◆ **BRIEF**
Every line containing the word "with" is to be copied from the data below.

^^^^^^^^

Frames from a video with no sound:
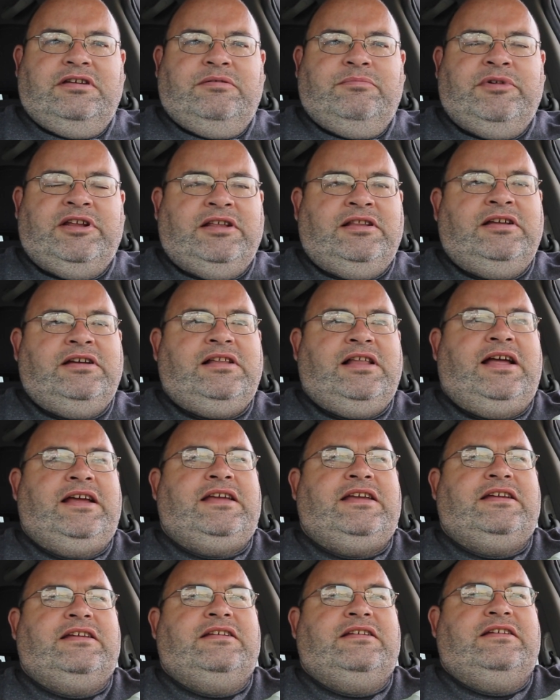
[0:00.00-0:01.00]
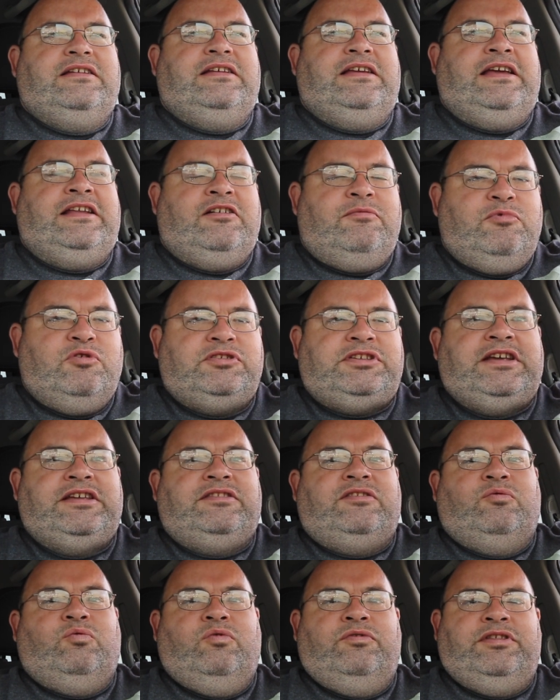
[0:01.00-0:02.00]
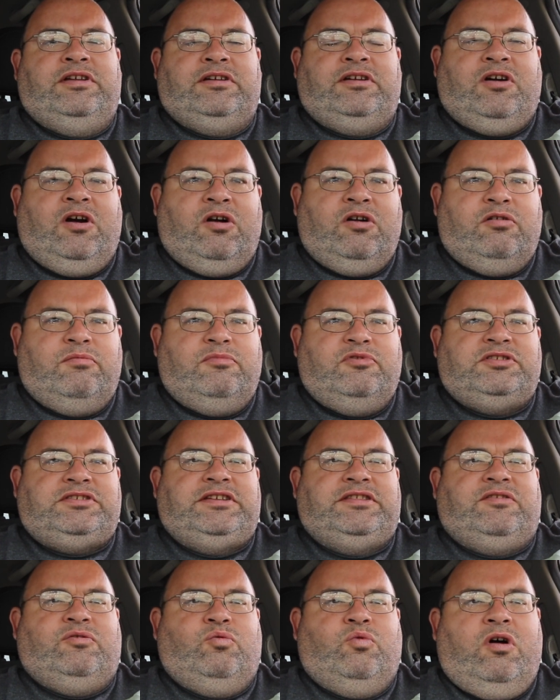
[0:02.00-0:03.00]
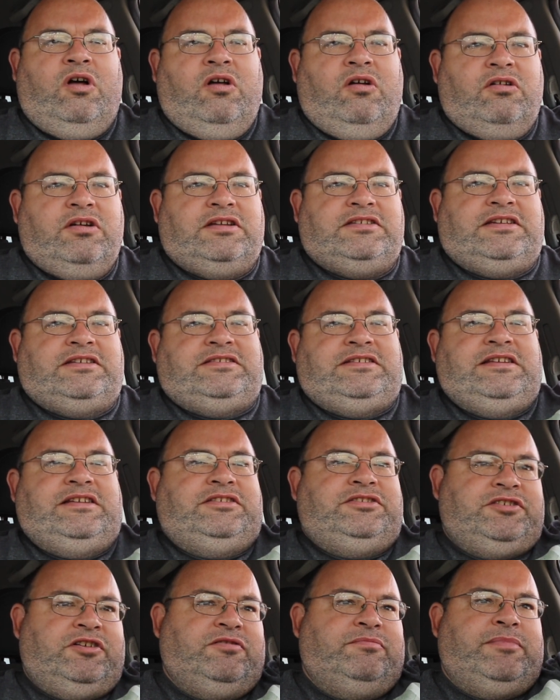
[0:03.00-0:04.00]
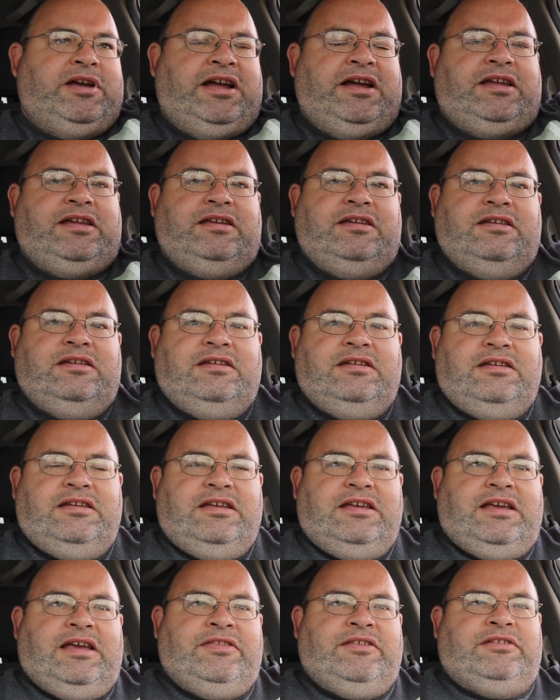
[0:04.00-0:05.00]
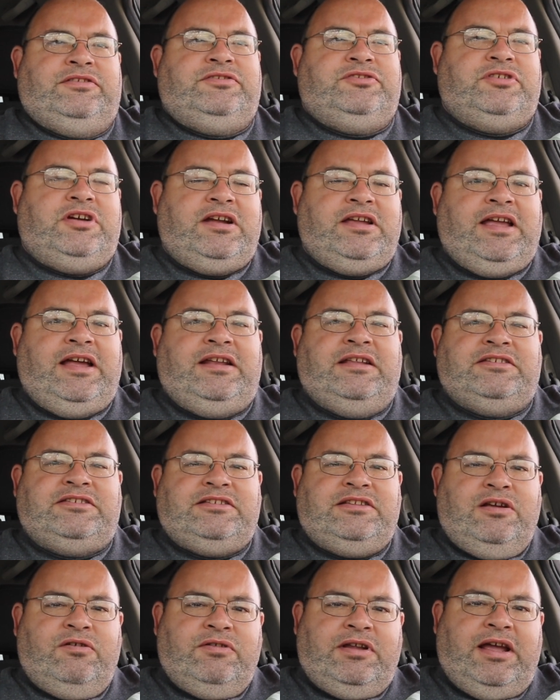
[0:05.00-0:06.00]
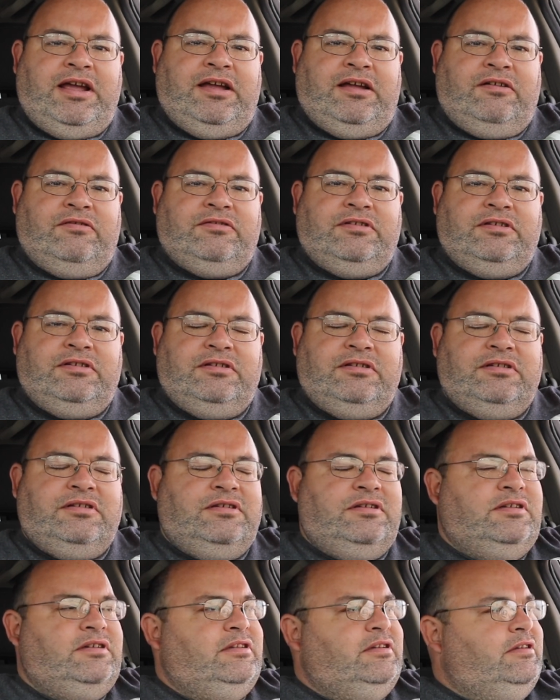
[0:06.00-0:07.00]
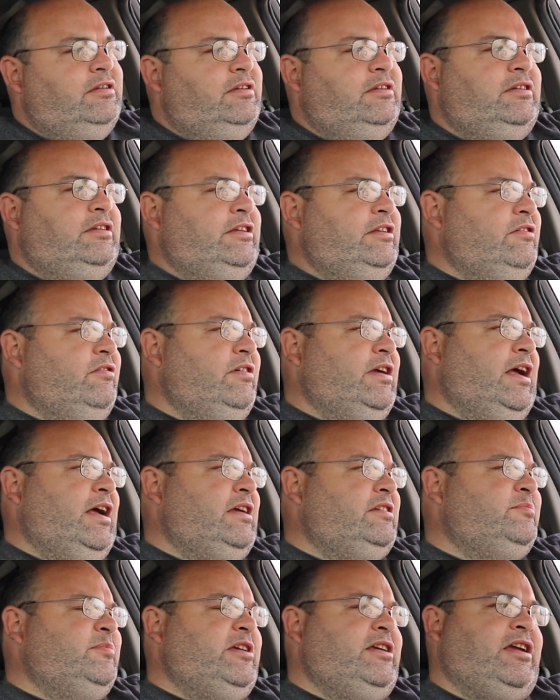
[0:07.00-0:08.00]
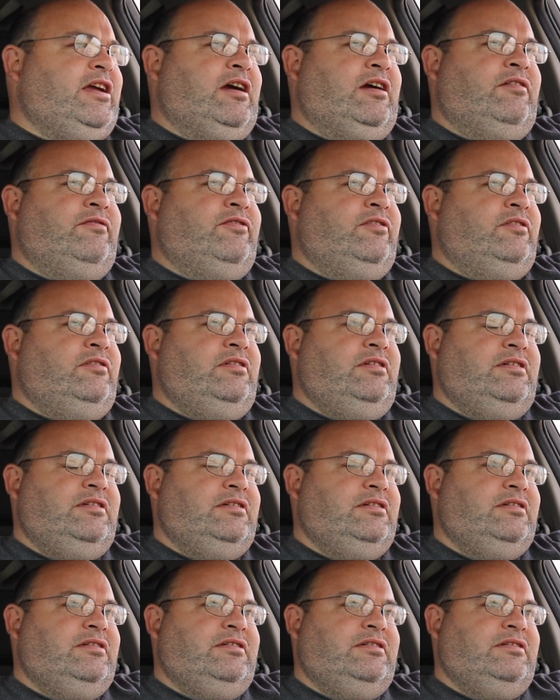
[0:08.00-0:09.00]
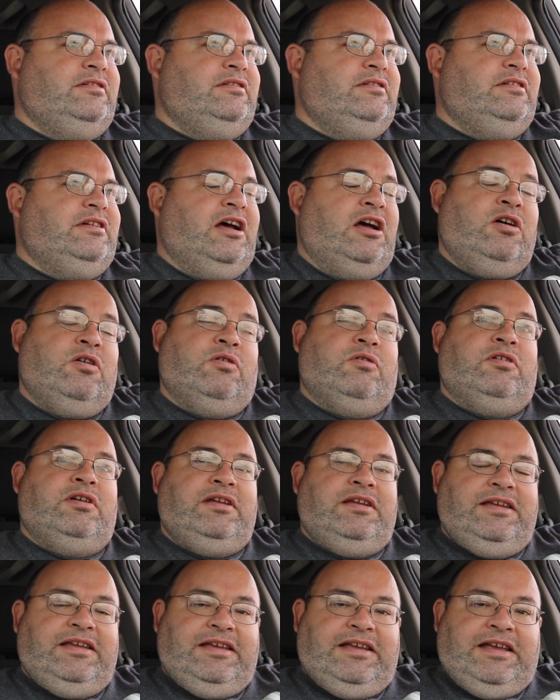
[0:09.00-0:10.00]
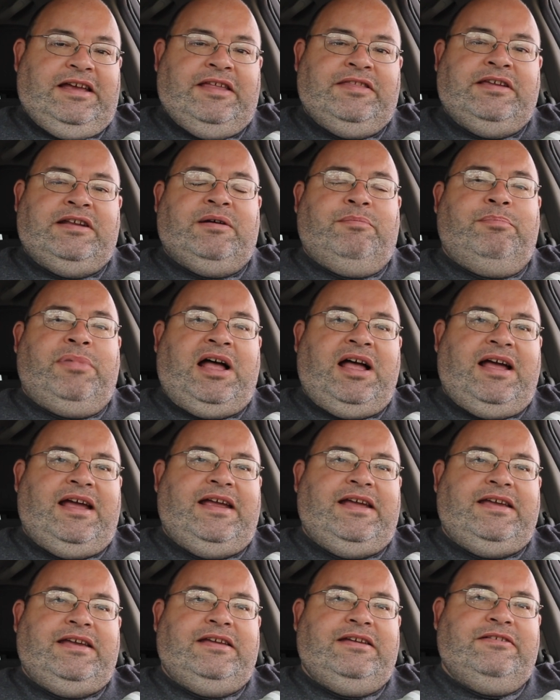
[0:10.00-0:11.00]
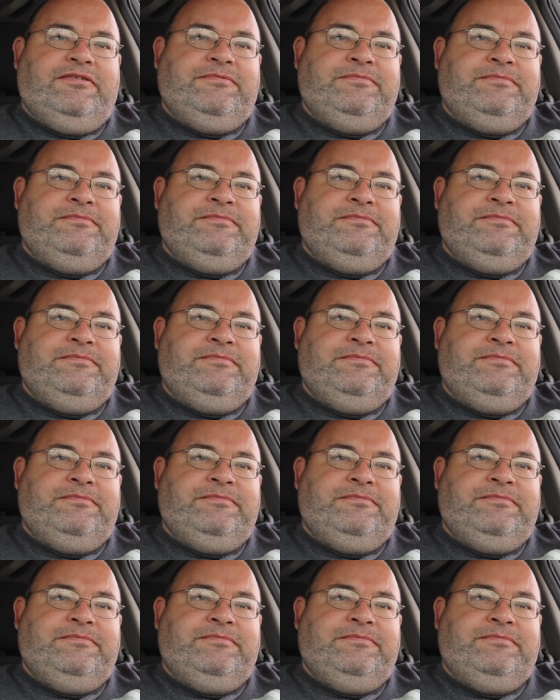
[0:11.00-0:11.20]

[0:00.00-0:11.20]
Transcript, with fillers: but it looked like it almost hit the, the car almost hit the wall because I seen it jerk back and the truck had to slow down. You know, guys, be careful. Oh, and then a bike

^^^^^^^^

◆ **ANSWER BELOW**
Frames from a video with no sound:
Transcript, with fillers: but it looked like it almost hit the, the car almost hit the wall because I seen it jerk back and the truck had to slow down. You know, guys, be careful. Oh, and then a bike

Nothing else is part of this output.